[Start of section]

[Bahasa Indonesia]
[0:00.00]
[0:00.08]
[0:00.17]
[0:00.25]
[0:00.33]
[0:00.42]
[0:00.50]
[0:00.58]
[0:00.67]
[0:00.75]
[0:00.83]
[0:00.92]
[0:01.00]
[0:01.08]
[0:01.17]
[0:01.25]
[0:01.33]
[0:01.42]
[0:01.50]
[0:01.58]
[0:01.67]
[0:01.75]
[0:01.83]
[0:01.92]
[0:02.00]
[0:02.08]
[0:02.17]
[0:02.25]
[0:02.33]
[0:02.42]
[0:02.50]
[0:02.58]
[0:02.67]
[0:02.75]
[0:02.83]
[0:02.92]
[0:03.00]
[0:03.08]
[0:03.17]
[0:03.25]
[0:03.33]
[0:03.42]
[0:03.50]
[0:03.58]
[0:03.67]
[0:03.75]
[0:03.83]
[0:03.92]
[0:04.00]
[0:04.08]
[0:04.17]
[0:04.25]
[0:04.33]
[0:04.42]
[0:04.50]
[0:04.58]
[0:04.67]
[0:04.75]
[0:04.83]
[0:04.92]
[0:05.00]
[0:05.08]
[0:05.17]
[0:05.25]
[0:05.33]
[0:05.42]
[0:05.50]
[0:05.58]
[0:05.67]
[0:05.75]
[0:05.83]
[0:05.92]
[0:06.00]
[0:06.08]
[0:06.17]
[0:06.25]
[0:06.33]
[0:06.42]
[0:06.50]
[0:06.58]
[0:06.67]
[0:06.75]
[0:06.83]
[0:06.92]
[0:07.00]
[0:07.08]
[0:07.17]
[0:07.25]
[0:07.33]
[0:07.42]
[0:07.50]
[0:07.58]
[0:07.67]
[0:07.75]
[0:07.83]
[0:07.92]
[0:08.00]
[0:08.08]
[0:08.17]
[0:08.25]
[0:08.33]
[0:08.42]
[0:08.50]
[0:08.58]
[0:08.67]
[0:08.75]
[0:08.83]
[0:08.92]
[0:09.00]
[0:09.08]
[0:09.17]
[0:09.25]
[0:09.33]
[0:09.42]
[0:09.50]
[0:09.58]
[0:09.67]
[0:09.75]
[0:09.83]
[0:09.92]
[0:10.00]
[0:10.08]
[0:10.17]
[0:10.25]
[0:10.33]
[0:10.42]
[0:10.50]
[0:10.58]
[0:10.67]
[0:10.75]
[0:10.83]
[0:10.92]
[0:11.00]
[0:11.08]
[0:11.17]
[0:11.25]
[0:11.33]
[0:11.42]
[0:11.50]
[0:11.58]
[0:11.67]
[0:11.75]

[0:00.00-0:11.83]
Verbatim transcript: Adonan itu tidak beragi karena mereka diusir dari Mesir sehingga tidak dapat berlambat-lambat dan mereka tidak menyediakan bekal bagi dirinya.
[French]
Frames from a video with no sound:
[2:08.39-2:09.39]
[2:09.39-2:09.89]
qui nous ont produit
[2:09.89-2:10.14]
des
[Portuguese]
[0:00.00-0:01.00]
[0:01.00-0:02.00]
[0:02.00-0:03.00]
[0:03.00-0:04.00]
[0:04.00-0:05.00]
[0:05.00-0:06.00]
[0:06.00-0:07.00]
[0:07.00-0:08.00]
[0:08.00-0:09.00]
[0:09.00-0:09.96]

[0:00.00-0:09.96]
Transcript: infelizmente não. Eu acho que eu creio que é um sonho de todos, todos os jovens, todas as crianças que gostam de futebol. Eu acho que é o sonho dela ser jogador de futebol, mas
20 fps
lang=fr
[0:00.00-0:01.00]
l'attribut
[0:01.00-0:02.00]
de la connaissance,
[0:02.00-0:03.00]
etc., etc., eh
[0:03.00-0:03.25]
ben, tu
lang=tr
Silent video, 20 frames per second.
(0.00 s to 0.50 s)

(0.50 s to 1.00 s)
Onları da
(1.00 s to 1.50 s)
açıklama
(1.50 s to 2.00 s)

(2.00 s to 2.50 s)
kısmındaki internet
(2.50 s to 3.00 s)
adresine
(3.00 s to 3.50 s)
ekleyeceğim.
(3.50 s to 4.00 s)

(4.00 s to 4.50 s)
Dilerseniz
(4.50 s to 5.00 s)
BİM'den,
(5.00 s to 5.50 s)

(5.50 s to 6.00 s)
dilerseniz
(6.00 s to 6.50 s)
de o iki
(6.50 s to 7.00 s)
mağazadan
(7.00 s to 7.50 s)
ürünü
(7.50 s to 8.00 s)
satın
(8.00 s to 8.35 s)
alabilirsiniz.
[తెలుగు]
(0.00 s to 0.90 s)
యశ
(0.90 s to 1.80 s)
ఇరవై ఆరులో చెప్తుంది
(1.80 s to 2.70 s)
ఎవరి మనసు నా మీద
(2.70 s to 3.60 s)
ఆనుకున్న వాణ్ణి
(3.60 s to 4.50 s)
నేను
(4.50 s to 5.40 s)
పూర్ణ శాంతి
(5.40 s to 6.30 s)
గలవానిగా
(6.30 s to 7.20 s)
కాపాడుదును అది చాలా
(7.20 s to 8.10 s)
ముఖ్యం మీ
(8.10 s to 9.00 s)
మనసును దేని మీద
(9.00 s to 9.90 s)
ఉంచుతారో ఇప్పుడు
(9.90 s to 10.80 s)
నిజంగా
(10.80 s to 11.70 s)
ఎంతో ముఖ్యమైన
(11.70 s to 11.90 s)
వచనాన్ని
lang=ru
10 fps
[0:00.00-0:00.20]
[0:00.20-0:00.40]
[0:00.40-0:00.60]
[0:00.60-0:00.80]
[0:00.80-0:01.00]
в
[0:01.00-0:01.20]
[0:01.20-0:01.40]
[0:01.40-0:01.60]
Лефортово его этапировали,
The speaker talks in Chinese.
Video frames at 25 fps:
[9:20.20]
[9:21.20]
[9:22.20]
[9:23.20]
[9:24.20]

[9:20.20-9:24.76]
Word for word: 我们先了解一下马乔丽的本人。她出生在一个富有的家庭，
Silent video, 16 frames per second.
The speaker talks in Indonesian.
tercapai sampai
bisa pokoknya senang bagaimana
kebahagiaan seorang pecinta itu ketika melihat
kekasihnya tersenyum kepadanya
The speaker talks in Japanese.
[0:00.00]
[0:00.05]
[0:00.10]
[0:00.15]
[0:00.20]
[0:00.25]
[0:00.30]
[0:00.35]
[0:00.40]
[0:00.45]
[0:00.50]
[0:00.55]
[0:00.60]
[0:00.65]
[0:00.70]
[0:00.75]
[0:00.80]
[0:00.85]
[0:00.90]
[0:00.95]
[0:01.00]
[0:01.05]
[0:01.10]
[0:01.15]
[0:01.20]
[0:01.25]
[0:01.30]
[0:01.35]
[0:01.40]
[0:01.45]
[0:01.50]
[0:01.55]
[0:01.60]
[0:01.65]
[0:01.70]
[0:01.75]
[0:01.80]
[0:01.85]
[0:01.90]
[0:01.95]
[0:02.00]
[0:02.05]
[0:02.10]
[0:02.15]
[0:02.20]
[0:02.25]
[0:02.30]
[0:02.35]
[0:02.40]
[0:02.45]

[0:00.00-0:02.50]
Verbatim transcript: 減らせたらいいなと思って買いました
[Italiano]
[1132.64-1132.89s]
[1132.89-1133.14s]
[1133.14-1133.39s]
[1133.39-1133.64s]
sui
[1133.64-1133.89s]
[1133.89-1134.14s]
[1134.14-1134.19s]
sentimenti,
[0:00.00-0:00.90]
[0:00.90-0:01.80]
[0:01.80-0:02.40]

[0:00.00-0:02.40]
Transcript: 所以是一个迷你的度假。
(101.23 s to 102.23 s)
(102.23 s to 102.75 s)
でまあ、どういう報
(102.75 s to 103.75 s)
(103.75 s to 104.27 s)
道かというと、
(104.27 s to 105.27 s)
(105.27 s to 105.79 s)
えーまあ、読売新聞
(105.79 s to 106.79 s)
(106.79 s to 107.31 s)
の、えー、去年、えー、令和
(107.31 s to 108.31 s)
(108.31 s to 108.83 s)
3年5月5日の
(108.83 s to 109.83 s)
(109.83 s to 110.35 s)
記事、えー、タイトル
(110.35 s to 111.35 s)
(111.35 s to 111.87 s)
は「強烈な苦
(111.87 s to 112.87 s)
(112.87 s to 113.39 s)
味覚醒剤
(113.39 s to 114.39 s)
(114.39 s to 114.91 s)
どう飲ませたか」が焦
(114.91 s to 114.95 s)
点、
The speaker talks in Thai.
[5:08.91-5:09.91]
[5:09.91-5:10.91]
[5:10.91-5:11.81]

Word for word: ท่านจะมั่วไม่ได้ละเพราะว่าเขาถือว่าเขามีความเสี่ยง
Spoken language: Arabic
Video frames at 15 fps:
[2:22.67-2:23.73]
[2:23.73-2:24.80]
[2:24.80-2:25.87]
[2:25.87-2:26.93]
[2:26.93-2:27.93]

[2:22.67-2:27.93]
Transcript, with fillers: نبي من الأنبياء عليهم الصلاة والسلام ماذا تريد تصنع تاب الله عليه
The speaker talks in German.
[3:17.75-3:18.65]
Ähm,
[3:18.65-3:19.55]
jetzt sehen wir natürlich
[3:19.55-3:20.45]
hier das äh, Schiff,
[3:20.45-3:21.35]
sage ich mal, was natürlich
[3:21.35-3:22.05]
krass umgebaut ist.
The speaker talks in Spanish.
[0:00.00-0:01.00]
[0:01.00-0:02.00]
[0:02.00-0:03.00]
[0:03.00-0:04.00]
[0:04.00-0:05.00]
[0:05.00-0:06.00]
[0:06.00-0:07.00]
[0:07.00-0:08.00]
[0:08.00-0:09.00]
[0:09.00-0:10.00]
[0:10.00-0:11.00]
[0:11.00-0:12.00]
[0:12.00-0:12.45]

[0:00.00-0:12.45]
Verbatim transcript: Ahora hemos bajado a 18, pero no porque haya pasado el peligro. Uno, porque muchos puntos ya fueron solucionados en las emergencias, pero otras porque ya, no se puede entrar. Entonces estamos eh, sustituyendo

[End of section]

§ **Task details**: Word for word, restate the lines above from the line containing "(102.23 s to 102.75 s)" through the line containing "[2:25.87-2:26.93]", with both included and nothing else.

§ **Answer below**:
(102.23 s to 102.75 s)
でまあ、どういう報
(102.75 s to 103.75 s)
(103.75 s to 104.27 s)
道かというと、
(104.27 s to 105.27 s)
(105.27 s to 105.79 s)
えーまあ、読売新聞
(105.79 s to 106.79 s)
(106.79 s to 107.31 s)
の、えー、去年、えー、令和
(107.31 s to 108.31 s)
(108.31 s to 108.83 s)
3年5月5日の
(108.83 s to 109.83 s)
(109.83 s to 110.35 s)
記事、えー、タイトル
(110.35 s to 111.35 s)
(111.35 s to 111.87 s)
は「強烈な苦
(111.87 s to 112.87 s)
(112.87 s to 113.39 s)
味覚醒剤
(113.39 s to 114.39 s)
(114.39 s to 114.91 s)
どう飲ませたか」が焦
(114.91 s to 114.95 s)
点、
The speaker talks in Thai.
[5:08.91-5:09.91]
[5:09.91-5:10.91]
[5:10.91-5:11.81]

Word for word: ท่านจะมั่วไม่ได้ละเพราะว่าเขาถือว่าเขามีความเสี่ยง
Spoken language: Arabic
Video frames at 15 fps:
[2:22.67-2:23.73]
[2:23.73-2:24.80]
[2:24.80-2:25.87]
[2:25.87-2:26.93]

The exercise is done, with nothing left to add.